A escola tem como campo a pedagogia e não a política, no sentido mais estrito. Ela não pode substituir a ação política revolucionária, porém a escola necessita se voltar para o conhecimento necessário às classes populares na transformação das estruturas. A escola das classes populares e o educador popular podem pela construção de uma pedagogia da libertação, construir uma política popular, democrática e conscientizadora que ajude os sujeitos a compreenderem criticamente as estruturas sociais, desde o início da escolarização. É preciso ainda afirmar que, construir uma pedagogia que se contrapõe à ideologia neoliberal, é construir a pedagogia da resistência, a pedagogia do desvelamento das contradições
106 sociais, da compreensão dos interesses de classe e, por último, da capacidade de sentir-se sujeito na construção de mecanismos de intervenção sobre as estruturas opressoras, tendo presentes os objetivos sociais da classe popular.

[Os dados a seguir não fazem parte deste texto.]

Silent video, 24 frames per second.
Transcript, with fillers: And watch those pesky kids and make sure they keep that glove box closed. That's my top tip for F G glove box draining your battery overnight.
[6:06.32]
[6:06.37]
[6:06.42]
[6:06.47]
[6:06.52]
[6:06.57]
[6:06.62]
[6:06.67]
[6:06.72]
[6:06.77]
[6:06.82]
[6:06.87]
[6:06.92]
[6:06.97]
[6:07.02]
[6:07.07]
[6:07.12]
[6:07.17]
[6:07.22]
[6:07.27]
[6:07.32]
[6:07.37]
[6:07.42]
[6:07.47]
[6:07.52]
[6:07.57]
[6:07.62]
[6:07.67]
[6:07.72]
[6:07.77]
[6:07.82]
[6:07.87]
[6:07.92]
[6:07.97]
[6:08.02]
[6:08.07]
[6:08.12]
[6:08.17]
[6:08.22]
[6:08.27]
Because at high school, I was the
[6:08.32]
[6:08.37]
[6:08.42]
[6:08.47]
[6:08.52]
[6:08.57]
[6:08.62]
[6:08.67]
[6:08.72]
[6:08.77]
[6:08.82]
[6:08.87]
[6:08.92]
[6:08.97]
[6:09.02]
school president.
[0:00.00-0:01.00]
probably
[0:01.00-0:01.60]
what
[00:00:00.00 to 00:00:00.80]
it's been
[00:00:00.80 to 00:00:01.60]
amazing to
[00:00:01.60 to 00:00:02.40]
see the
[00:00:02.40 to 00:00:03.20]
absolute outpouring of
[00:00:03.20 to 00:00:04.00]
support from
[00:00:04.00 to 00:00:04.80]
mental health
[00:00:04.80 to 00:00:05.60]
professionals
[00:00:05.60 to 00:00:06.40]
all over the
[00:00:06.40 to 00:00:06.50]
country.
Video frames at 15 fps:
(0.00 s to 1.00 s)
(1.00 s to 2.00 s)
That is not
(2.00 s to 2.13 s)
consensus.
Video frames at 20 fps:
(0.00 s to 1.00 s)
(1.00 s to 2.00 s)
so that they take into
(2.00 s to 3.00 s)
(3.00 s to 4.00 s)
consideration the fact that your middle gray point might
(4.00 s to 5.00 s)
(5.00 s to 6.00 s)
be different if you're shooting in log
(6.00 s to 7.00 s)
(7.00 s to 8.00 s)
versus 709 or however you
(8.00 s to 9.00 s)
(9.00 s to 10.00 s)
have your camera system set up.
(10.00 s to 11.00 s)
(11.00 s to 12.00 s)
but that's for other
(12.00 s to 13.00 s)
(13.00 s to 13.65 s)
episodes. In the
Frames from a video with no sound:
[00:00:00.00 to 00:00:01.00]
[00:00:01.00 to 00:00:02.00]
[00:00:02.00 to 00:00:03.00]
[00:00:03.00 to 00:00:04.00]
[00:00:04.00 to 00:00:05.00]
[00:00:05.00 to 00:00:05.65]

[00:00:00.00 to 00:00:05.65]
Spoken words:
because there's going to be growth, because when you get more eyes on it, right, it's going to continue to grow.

É assumir um caráter revolucionário e transformador das estruturas opressoras. Transformação esta, que vai além da consolidação de um discurso crítico, mas, pelo contrário, é a que se gesta no bojo dos contextos concretos das lutas sociais, fruto da ação e da reflexão comprometida sobre a realidade mutável, em busca da libertação humana. Buscar a autonomia dos sujeitos é primordial à educação que queremos construir. É neste sentido que uma pedagogia da autonomia precisa reconhecer e potencializar as experiências estimuladoras de tomadas de decisões, construindo-se coletivamente, onde um esteja para todos e todos para um, onde o exercício da cidadania ativa, da democracia, da solidariedade, da amorosidade, do respeito mútuo e da cooperação esteja presente. Em síntese, esta é a tarefa deste estudo e sua pesquisadora, que organicamente vinculada a experiência, ao investigá-la também se compromete com o avanço da mesma.
Trata-se de
desvendar as possibilidades, revelar os processos emergentes, situar o ser humano em sua totalidade, no movimento, na luta de classes. Daí a escola deixa de ser uma instituição estranha ao meio onde está situada para se transformar num espaço de reflexão e empoderamento dos sujeitos nela envolvidos e também nas instâncias políticas mais amplas de poder, que também, certamente, incorporaria componentes de poder popular, ou seja, também se transforma pela ação transformadora.